- _INSTRUCTIONS FOR THE TASK_: All of the data must be written out verbatim, with pictures excluded.

[Data extracted from a collection]

■ ■ ■ ■ ■ ■ ■

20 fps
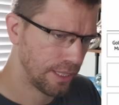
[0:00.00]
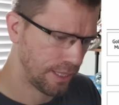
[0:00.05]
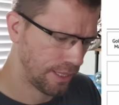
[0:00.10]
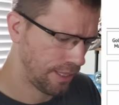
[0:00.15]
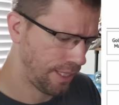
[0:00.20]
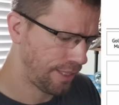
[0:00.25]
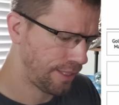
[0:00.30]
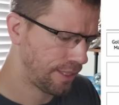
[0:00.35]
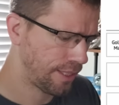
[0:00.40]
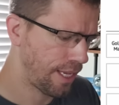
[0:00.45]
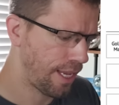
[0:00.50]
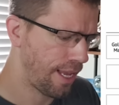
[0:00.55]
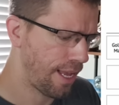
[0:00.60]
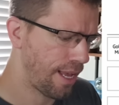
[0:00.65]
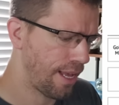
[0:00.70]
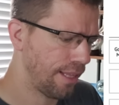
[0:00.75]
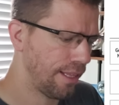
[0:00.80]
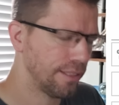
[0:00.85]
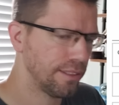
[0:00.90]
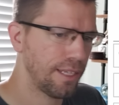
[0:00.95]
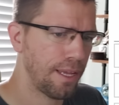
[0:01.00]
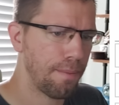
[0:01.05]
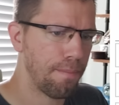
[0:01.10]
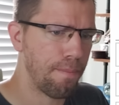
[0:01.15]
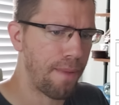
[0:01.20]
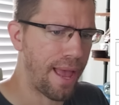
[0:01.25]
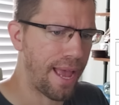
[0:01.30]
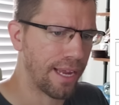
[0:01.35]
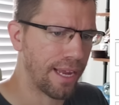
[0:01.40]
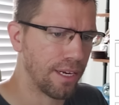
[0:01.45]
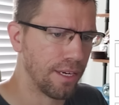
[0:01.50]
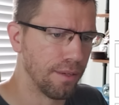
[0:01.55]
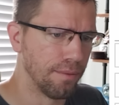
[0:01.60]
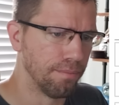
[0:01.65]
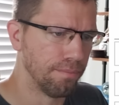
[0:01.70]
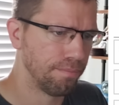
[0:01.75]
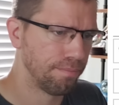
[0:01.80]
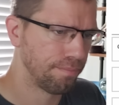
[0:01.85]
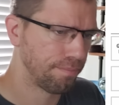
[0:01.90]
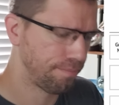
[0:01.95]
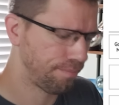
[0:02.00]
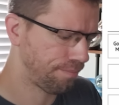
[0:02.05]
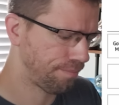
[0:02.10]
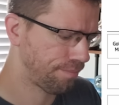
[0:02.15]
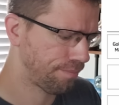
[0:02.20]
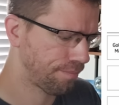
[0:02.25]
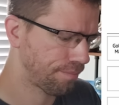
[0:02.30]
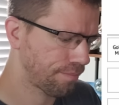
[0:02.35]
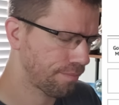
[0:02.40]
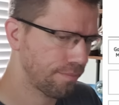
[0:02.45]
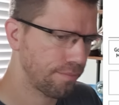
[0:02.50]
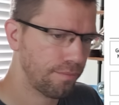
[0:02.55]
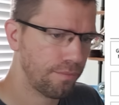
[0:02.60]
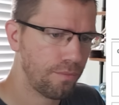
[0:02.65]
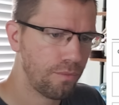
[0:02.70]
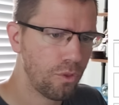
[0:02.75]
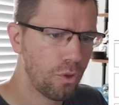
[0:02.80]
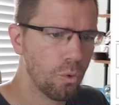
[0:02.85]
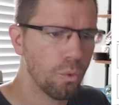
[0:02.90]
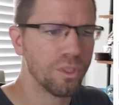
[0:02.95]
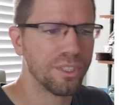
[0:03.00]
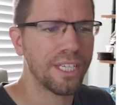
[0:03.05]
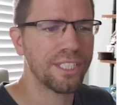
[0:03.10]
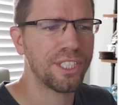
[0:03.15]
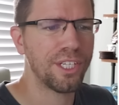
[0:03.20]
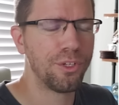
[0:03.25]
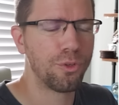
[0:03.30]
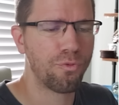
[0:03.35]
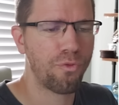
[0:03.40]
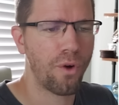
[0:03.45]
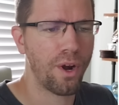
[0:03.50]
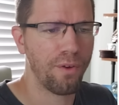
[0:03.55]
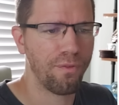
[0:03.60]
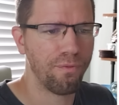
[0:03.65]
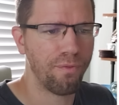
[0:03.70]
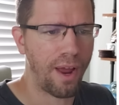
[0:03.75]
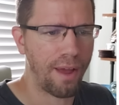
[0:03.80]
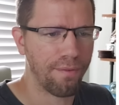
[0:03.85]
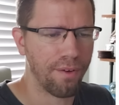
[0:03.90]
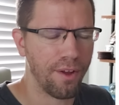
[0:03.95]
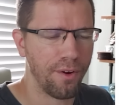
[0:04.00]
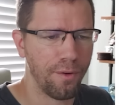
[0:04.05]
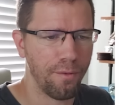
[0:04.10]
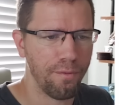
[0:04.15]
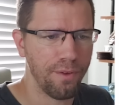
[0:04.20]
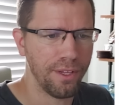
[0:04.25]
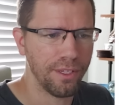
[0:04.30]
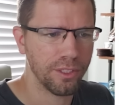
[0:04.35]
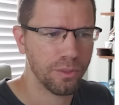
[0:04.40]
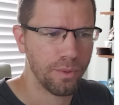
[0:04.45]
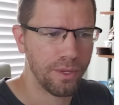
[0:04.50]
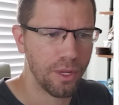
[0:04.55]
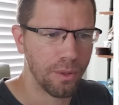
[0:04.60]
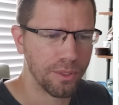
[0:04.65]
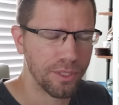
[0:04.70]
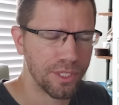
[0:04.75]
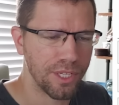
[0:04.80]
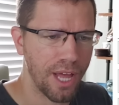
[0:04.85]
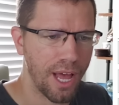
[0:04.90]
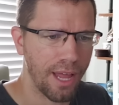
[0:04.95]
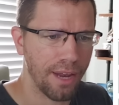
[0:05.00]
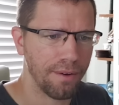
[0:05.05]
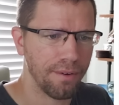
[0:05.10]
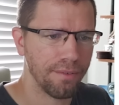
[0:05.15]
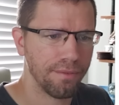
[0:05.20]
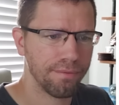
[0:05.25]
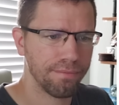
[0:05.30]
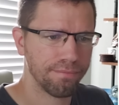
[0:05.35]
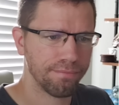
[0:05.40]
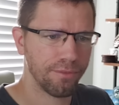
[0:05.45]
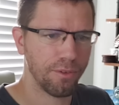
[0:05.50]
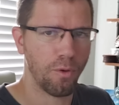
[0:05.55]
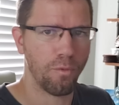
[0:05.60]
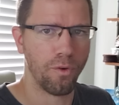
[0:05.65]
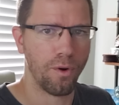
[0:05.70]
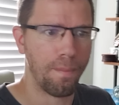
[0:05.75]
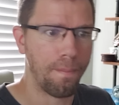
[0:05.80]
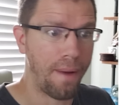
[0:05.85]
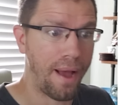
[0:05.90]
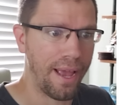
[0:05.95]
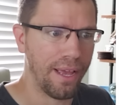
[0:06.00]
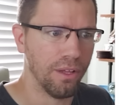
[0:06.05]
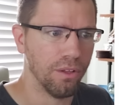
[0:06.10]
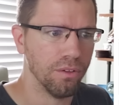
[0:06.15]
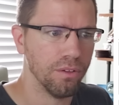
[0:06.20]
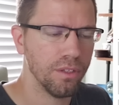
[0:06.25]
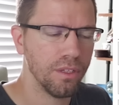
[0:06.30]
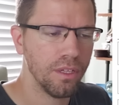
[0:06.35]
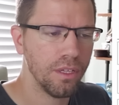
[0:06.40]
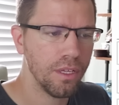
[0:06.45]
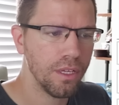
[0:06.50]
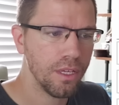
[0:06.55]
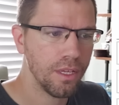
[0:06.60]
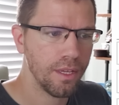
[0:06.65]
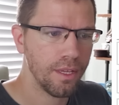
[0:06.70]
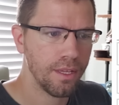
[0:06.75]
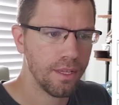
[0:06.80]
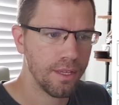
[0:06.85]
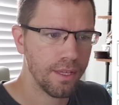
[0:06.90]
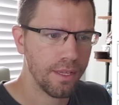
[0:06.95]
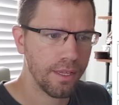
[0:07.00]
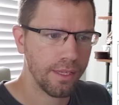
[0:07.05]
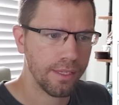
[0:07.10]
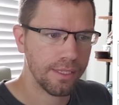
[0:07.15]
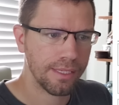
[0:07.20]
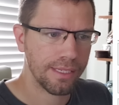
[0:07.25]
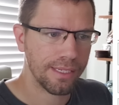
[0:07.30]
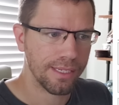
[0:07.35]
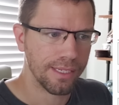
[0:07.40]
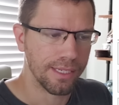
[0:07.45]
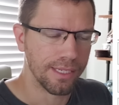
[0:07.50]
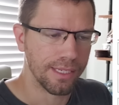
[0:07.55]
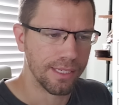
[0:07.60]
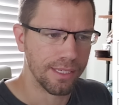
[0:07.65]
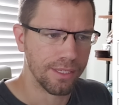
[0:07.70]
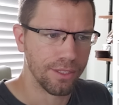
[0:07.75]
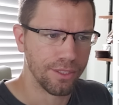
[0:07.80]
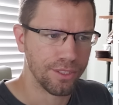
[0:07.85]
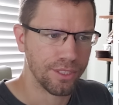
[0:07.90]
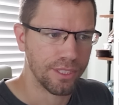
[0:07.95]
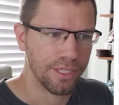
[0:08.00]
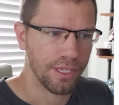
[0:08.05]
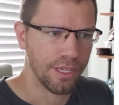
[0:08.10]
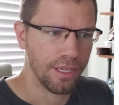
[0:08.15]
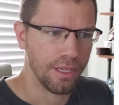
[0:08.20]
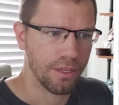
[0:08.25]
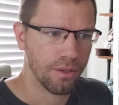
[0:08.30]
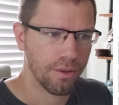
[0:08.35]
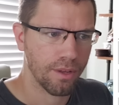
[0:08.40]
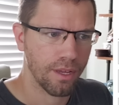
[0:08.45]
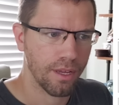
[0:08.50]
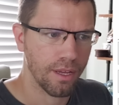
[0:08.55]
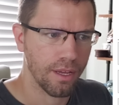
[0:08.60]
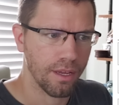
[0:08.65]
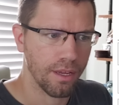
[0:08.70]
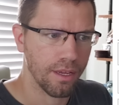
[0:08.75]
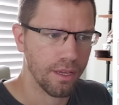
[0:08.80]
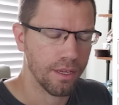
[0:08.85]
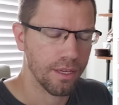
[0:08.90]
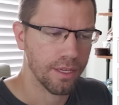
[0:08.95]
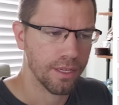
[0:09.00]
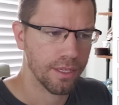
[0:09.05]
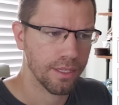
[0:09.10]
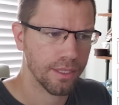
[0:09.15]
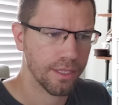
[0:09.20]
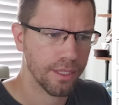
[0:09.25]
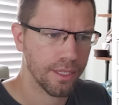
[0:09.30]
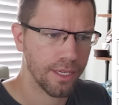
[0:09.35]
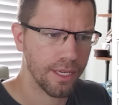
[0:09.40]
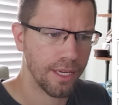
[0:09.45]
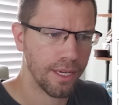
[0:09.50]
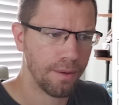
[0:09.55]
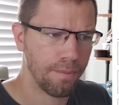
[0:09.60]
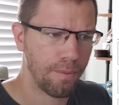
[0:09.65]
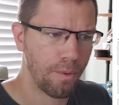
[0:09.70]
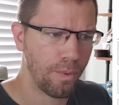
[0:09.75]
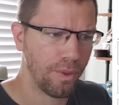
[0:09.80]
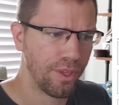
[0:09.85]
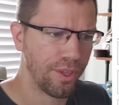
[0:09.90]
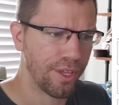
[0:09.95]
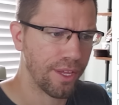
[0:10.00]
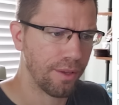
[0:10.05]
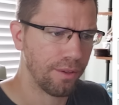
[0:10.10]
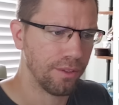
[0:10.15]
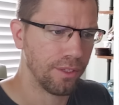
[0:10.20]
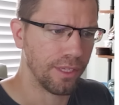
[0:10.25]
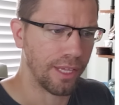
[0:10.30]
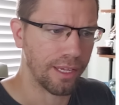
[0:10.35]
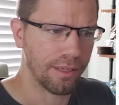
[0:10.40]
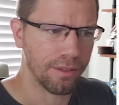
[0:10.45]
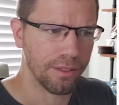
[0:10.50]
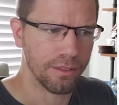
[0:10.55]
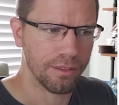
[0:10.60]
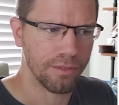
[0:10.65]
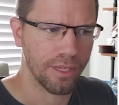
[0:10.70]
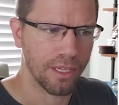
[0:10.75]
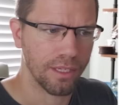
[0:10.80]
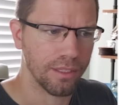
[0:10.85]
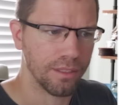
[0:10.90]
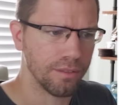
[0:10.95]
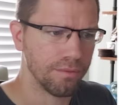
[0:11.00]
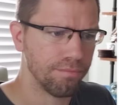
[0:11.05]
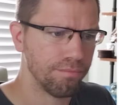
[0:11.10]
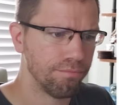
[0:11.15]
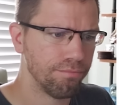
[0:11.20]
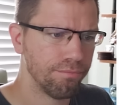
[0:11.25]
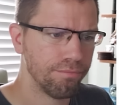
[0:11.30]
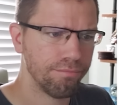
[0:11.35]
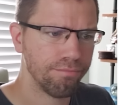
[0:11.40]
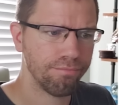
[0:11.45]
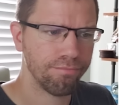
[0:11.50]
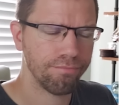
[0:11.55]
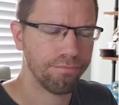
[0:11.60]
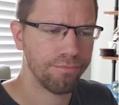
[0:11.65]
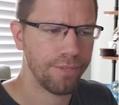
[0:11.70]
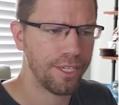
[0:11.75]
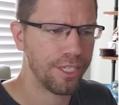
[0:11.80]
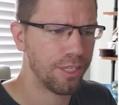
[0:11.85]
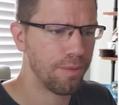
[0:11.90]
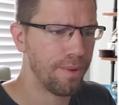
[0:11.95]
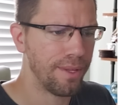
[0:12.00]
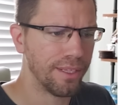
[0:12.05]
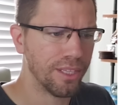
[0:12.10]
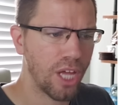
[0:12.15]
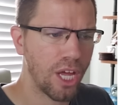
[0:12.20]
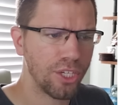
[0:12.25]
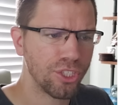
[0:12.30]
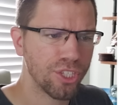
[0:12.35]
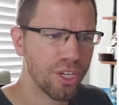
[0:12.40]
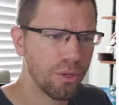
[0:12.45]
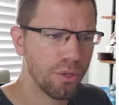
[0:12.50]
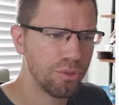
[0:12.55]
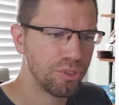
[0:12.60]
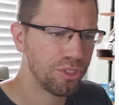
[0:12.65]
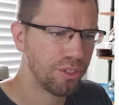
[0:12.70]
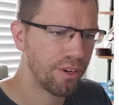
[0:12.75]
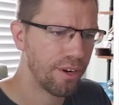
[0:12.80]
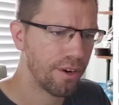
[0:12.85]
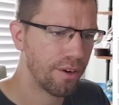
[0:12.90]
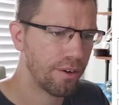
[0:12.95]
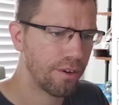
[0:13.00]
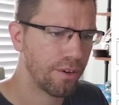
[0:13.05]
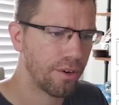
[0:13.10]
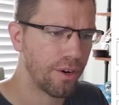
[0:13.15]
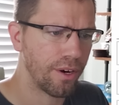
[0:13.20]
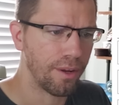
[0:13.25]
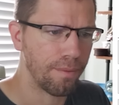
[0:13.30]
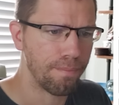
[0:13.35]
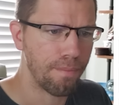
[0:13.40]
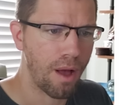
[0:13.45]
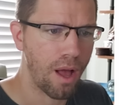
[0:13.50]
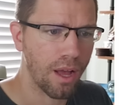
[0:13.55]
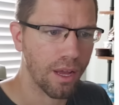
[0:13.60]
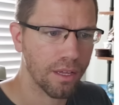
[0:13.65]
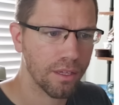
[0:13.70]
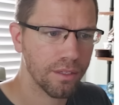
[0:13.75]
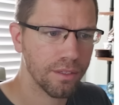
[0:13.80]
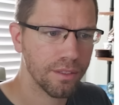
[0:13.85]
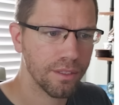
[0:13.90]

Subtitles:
Let's say Magnum. Well, it's less than 4,500 feet, so we know it's not over a mile. Let's see. Okay, I'm thinking like a Intamin launch coaster here or a Mach.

■ ■ ■ ■ ■ ■ ■

- _ANSWER_:
20 fps
[0:00.00]
[0:00.05]
[0:00.10]
[0:00.15]
[0:00.20]
[0:00.25]
[0:00.30]
[0:00.35]
[0:00.40]
[0:00.45]
[0:00.50]
[0:00.55]
[0:00.60]
[0:00.65]
[0:00.70]
[0:00.75]
[0:00.80]
[0:00.85]
[0:00.90]
[0:00.95]
[0:01.00]
[0:01.05]
[0:01.10]
[0:01.15]
[0:01.20]
[0:01.25]
[0:01.30]
[0:01.35]
[0:01.40]
[0:01.45]
[0:01.50]
[0:01.55]
[0:01.60]
[0:01.65]
[0:01.70]
[0:01.75]
[0:01.80]
[0:01.85]
[0:01.90]
[0:01.95]
[0:02.00]
[0:02.05]
[0:02.10]
[0:02.15]
[0:02.20]
[0:02.25]
[0:02.30]
[0:02.35]
[0:02.40]
[0:02.45]
[0:02.50]
[0:02.55]
[0:02.60]
[0:02.65]
[0:02.70]
[0:02.75]
[0:02.80]
[0:02.85]
[0:02.90]
[0:02.95]
[0:03.00]
[0:03.05]
[0:03.10]
[0:03.15]
[0:03.20]
[0:03.25]
[0:03.30]
[0:03.35]
[0:03.40]
[0:03.45]
[0:03.50]
[0:03.55]
[0:03.60]
[0:03.65]
[0:03.70]
[0:03.75]
[0:03.80]
[0:03.85]
[0:03.90]
[0:03.95]
[0:04.00]
[0:04.05]
[0:04.10]
[0:04.15]
[0:04.20]
[0:04.25]
[0:04.30]
[0:04.35]
[0:04.40]
[0:04.45]
[0:04.50]
[0:04.55]
[0:04.60]
[0:04.65]
[0:04.70]
[0:04.75]
[0:04.80]
[0:04.85]
[0:04.90]
[0:04.95]
[0:05.00]
[0:05.05]
[0:05.10]
[0:05.15]
[0:05.20]
[0:05.25]
[0:05.30]
[0:05.35]
[0:05.40]
[0:05.45]
[0:05.50]
[0:05.55]
[0:05.60]
[0:05.65]
[0:05.70]
[0:05.75]
[0:05.80]
[0:05.85]
[0:05.90]
[0:05.95]
[0:06.00]
[0:06.05]
[0:06.10]
[0:06.15]
[0:06.20]
[0:06.25]
[0:06.30]
[0:06.35]
[0:06.40]
[0:06.45]
[0:06.50]
[0:06.55]
[0:06.60]
[0:06.65]
[0:06.70]
[0:06.75]
[0:06.80]
[0:06.85]
[0:06.90]
[0:06.95]
[0:07.00]
[0:07.05]
[0:07.10]
[0:07.15]
[0:07.20]
[0:07.25]
[0:07.30]
[0:07.35]
[0:07.40]
[0:07.45]
[0:07.50]
[0:07.55]
[0:07.60]
[0:07.65]
[0:07.70]
[0:07.75]
[0:07.80]
[0:07.85]
[0:07.90]
[0:07.95]
[0:08.00]
[0:08.05]
[0:08.10]
[0:08.15]
[0:08.20]
[0:08.25]
[0:08.30]
[0:08.35]
[0:08.40]
[0:08.45]
[0:08.50]
[0:08.55]
[0:08.60]
[0:08.65]
[0:08.70]
[0:08.75]
[0:08.80]
[0:08.85]
[0:08.90]
[0:08.95]
[0:09.00]
[0:09.05]
[0:09.10]
[0:09.15]
[0:09.20]
[0:09.25]
[0:09.30]
[0:09.35]
[0:09.40]
[0:09.45]
[0:09.50]
[0:09.55]
[0:09.60]
[0:09.65]
[0:09.70]
[0:09.75]
[0:09.80]
[0:09.85]
[0:09.90]
[0:09.95]
[0:10.00]
[0:10.05]
[0:10.10]
[0:10.15]
[0:10.20]
[0:10.25]
[0:10.30]
[0:10.35]
[0:10.40]
[0:10.45]
[0:10.50]
[0:10.55]
[0:10.60]
[0:10.65]
[0:10.70]
[0:10.75]
[0:10.80]
[0:10.85]
[0:10.90]
[0:10.95]
[0:11.00]
[0:11.05]
[0:11.10]
[0:11.15]
[0:11.20]
[0:11.25]
[0:11.30]
[0:11.35]
[0:11.40]
[0:11.45]
[0:11.50]
[0:11.55]
[0:11.60]
[0:11.65]
[0:11.70]
[0:11.75]
[0:11.80]
[0:11.85]
[0:11.90]
[0:11.95]
[0:12.00]
[0:12.05]
[0:12.10]
[0:12.15]
[0:12.20]
[0:12.25]
[0:12.30]
[0:12.35]
[0:12.40]
[0:12.45]
[0:12.50]
[0:12.55]
[0:12.60]
[0:12.65]
[0:12.70]
[0:12.75]
[0:12.80]
[0:12.85]
[0:12.90]
[0:12.95]
[0:13.00]
[0:13.05]
[0:13.10]
[0:13.15]
[0:13.20]
[0:13.25]
[0:13.30]
[0:13.35]
[0:13.40]
[0:13.45]
[0:13.50]
[0:13.55]
[0:13.60]
[0:13.65]
[0:13.70]
[0:13.75]
[0:13.80]
[0:13.85]
[0:13.90]

Subtitles:
Let's say Magnum. Well, it's less than 4,500 feet, so we know it's not over a mile. Let's see. Okay, I'm thinking like a Intamin launch coaster here or a Mach.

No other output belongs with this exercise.